Vamos começar então com um mito da imagem, da beleza, o mito de Narciso, o relato da metamorfose de um belo jovem, que havia desviado toda sua libido para si mesmo, em uma flor.

Filho do rio Céfiso (Kéfisos, o que banha, o que inunda) com a ninfa Liríope (de voz macia como um lírio), Narciso nasce extremamente belo, o que faz a mãe ficar temerosa, pois uma tal beleza, na Grécia, podia despertar a hybris, o descomedimento, e provocar o ultrapassamento do métron – reparem que Narciso nasce sob o signo das águas[2]. Narciso era mais belo que os imortais. Preocupada, Liríope procura Tirésias, o famoso adivinho, o cego que vê o futuro, aquele mesmo que aparece na tragédia de Édipo. Todos conhecem a história de Tirésias. Seu nome significa “aquele que tem capacidade e visão”, era um vates, um profeta, dotado do vaticinium, do dom da adivinhação, da mantéia. O mito nos conta que, ao chegar à adolescência, Tirésias subiu o monte Citerão e lá viu duas serpentes que se enroscavam. O jovem as separou, ou matou a fêmea (as variações). Resultado: virou mulher. Sete anos depois, voltou ao monte Citerão e viu novamente duas serpentes transando: matou o macho e readiquiriu a forma masculina. O profeta, portanto, era alguém que tinha a experiência dos dois sexos. Um dia, Zeus e Hera discutiam sobre quem tinha mais prazer no amor. Zeus dizia que maior é o prazer das mulheres (“Maior vestra profecto est, quam quae contingit maribus, dixisse, voluptas”) e, como Hera discordasse, resolveram chamar Tirésias para decidir quem tinha razão, já que conhecia os dois lados. Sem hesitar, Tirésias responde que se o ato de amor tivesse 10 partes, nove caberiam à mulher. Hera fica furiosa, pois, por um lado, ele havia revelado o segredo das mulheres, por outro, o argumento decretava a superioridade do homem, causa do prazer feminino. Cega-o com um raio e Zeus, para compensar a perda da visão, lhe dá o dom da mantéia, o poder de adivinhar, de prever o futuro.
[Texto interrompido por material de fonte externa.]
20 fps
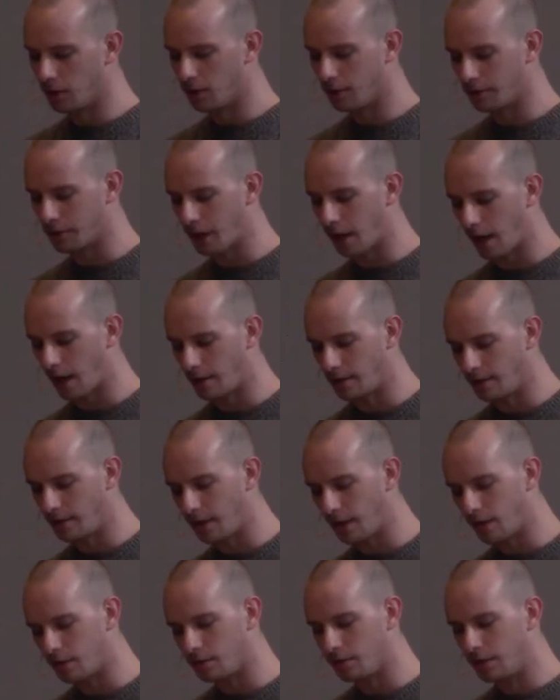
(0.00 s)
of God.
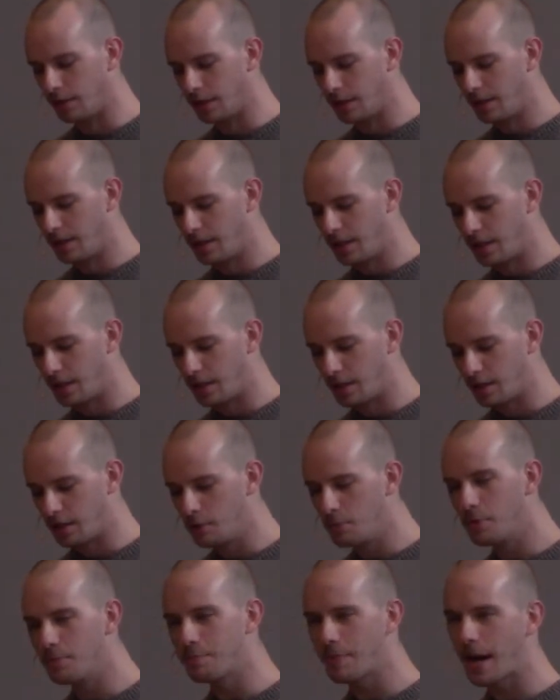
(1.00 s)
Now,
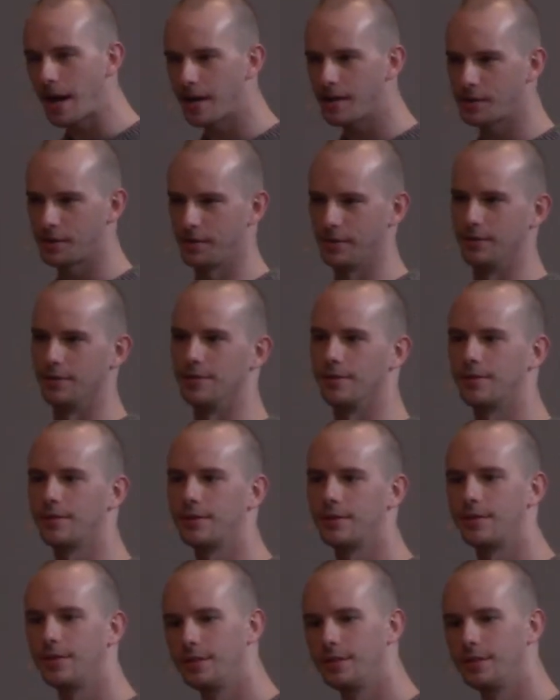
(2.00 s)
human passions.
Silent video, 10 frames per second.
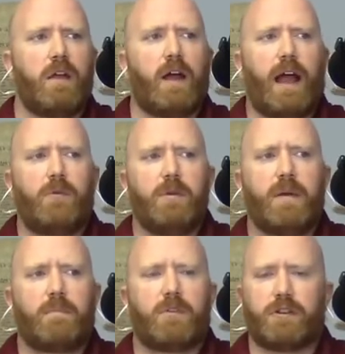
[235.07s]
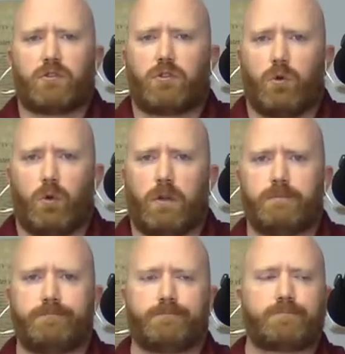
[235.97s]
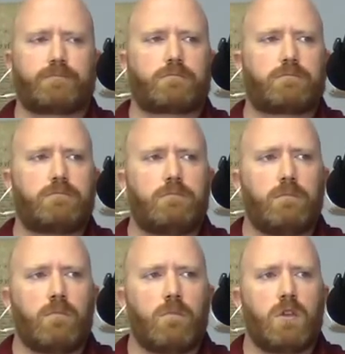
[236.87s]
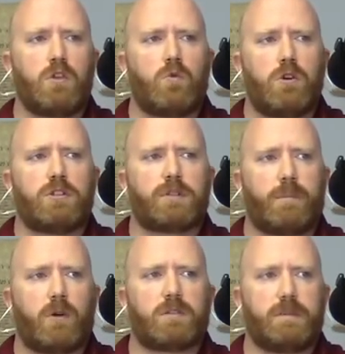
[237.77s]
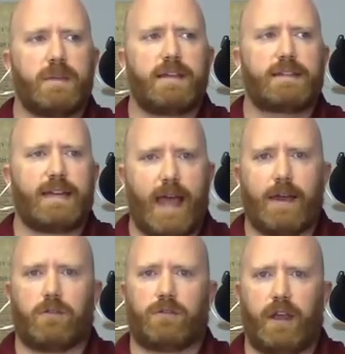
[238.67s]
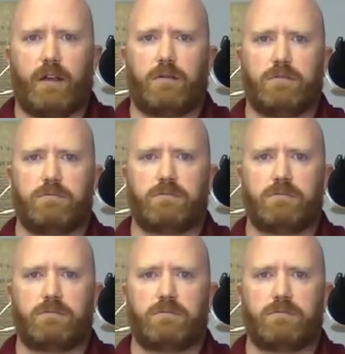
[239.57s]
I remember in school, you weren't supposed to be a tattletale.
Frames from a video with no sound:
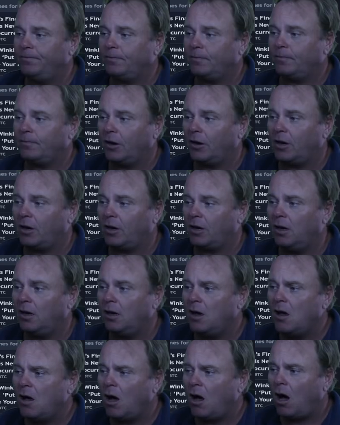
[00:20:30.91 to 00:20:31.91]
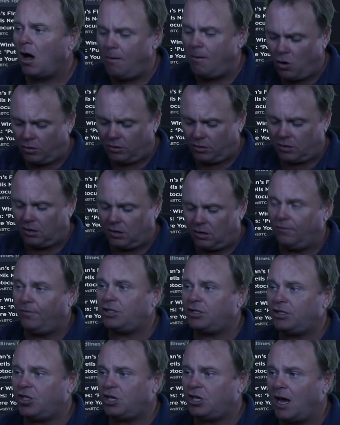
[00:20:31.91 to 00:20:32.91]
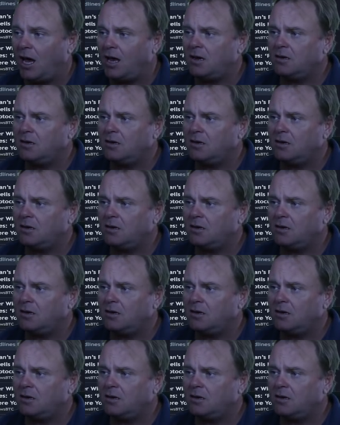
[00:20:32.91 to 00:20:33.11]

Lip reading: Okay, I'm not convinced yet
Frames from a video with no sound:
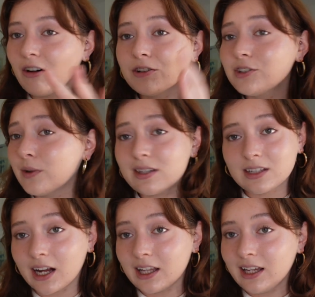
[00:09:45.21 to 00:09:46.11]
Also with
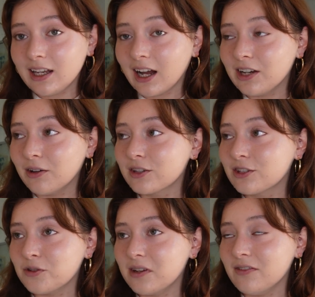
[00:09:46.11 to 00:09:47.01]
styling, I know there's
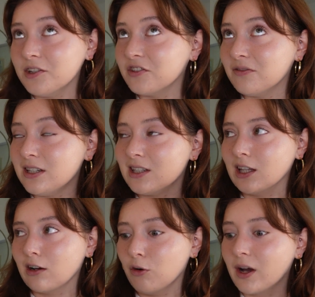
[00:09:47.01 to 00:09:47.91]
so many videos of me saying
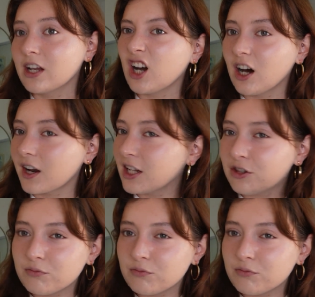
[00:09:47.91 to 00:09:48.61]
like, oh my god, I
Pois bem, é ele que Liríope interpela para saber do futuro de seu belo filho: Narciso viverá muitos anos? Resposta do “fatidicus vates 'si se non noverit’”. (Met. III 248). Percebam que tanto Tirésias quanto Narciso estão cercados por um problema que concerne à visão e ao conhecimento. Narciso cresce e todos se apaixonam por ele, até mesmo Eco, uma ninfa tão tagarela que foi condenada por Hera à repetição, ou seja, ela não mais falaria, mas apenas poderia repetir uma outra fala. O encontro de Eco e Narciso aparece assim nos versos de Ovídio, na tradução para o português de Antonio Feliciano de Castilho:

“Dos sócios seus na caça extraviado

Narciso brada: Olá! Ninguém me escuta?

Escuta, lhe responde a amante ninfa.

Ele pasma: em redor estira os olhos;

E, não vendo ninguém: Vem cá, lhe grita;

Convite igual ao seu parte dela.

Volta-se, nada vê. Por que me foges?

Clama; por que me foges, lhe respondem.

Da mútua voz deluso, insiste ainda:

Juntemo-nos aqui. Frase mais doce,

Nem lhe espera, nem quer; delira, e logo,

Juntemo-nos aqui, vozeia em ânsias

De o pôr por obra; da espessura rompe,

Vem de braços abertos, anelando,

Tão suspirado objeto, alfim colhê-lo.

Ele foge; fugindo, ilude o abraço,

E antes, diz, morrerei, que amor nos una.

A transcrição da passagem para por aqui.